I think I cannot be called patriot, I'll live with it. But I haven't created the video from the link I posted I just found it

----------


## Crocodile

> как я уже и говорил ранее: свободное мнение это всегда хорошо
> если вы заметили я не стараюсь вас убедить что то что я говорю это истина, я лишь высказываю свое мнение
> вы же постоянно требуете доказательств правоты моего мнения  Если вы так уверены что правы вы, то зачем вам доказательства обратного?

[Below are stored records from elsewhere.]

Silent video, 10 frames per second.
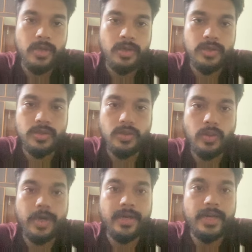So
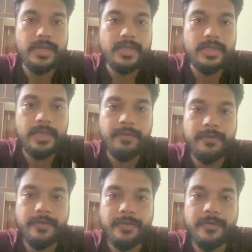what it does is,
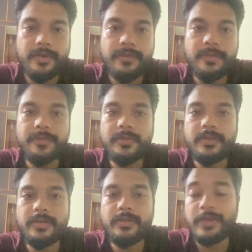if a
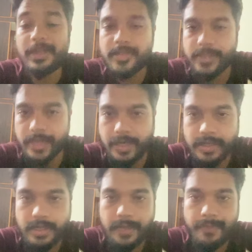file is a
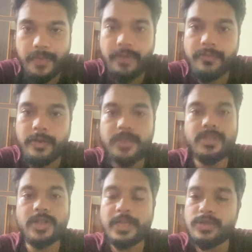directory, it
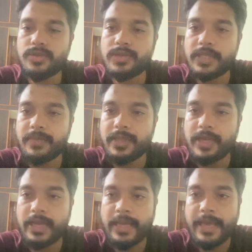first tries to see
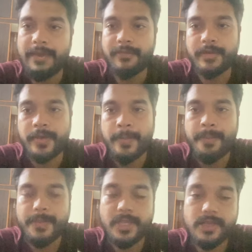whether I have
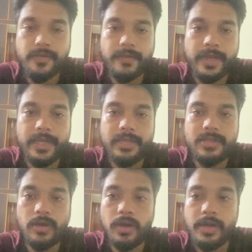these
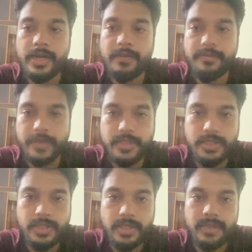files already
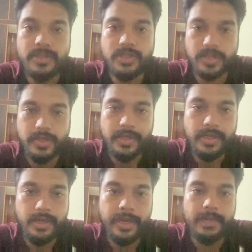fetched, its
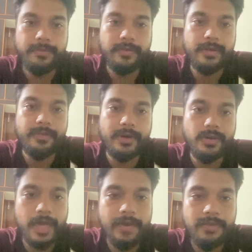children, right? If I
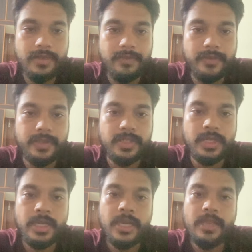don't have them fetched,
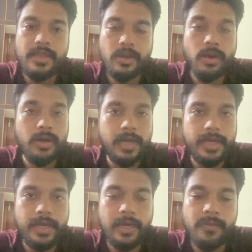then on
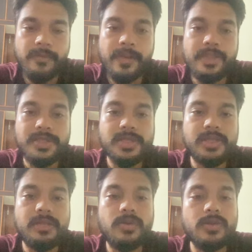click it will fetch
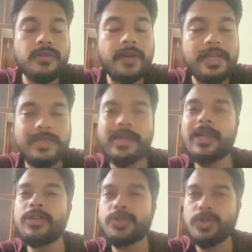those files and it
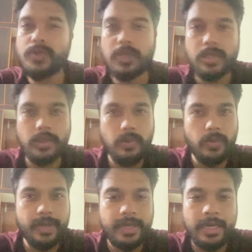will show a
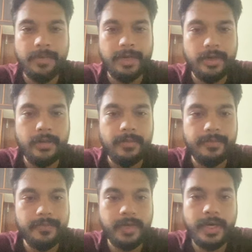loading animator,
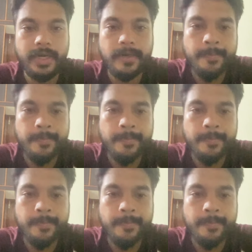right?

 Because I hope we have a discussion. A sane discussion is different from the fanatics' slogans primarily in that each opinion should be logically [and otherwise] supported. Therefore, the point of the sane discussion is primarily to form an opinion and verify it. What if your opinion about Navalniy is totally right and mine is wrong? Whilst the dogmatic slogans exchange is more like: "I'm right and I don't listen to anybody, because I know I'm right. So, why are you asking me to support my opinion? I only want to express myself shouting out my slogans as loud as I can!" I mean, I don't think Navalniy is God, and, like I said, he managed to anger many people including myself. He had participated in a nationalistic Russian March thus aligning himself with the nationalists. And I'm not a nationalist, so I got angry of him.  ::  So, you're more than welcome to criticize my opinion (of course not using some dirty propaganda) and I am always happy to test my opinion for strength. And probably dump my opinion for yours.

----------


## Doomer

Let's start from the beginning
here is my post which created the discussion
"If one would analyse his actions one would ask a question to oneself: does he really fight against corruption or he's fighting against government and Russian values?"
The only part which caught your eye was Russian values, that's strange but that's fine
I'm gonna re-phrase my thought
"If one would analyse his actions one would ask a question to oneself: does he really fight against corruption"
I think he does not
I also posted the video about it and I also explained my thoughts (on the first page) about the way he delivers information to readers in ЖЖ  
Now let's see your point of view

----------


## Crocodile

> Let's start from the beginning
> here is my post which created the discussion
> "If one would analyse his actions one would ask a question to oneself: does he really fight against corruption or he's fighting against government and Russian values?"
> The only part which caught your eye was Russian values, that's strange but that's fine

 You see, when I saw a word "analyze" I jumped. Wow! Someone else wants to analyze! I would really appreciate the analysis. So, in order to come to terms I started from the most obvious one - the term "Russian values" which seemed strange to me. Then the conversation drifted away to the Olympic mascot.    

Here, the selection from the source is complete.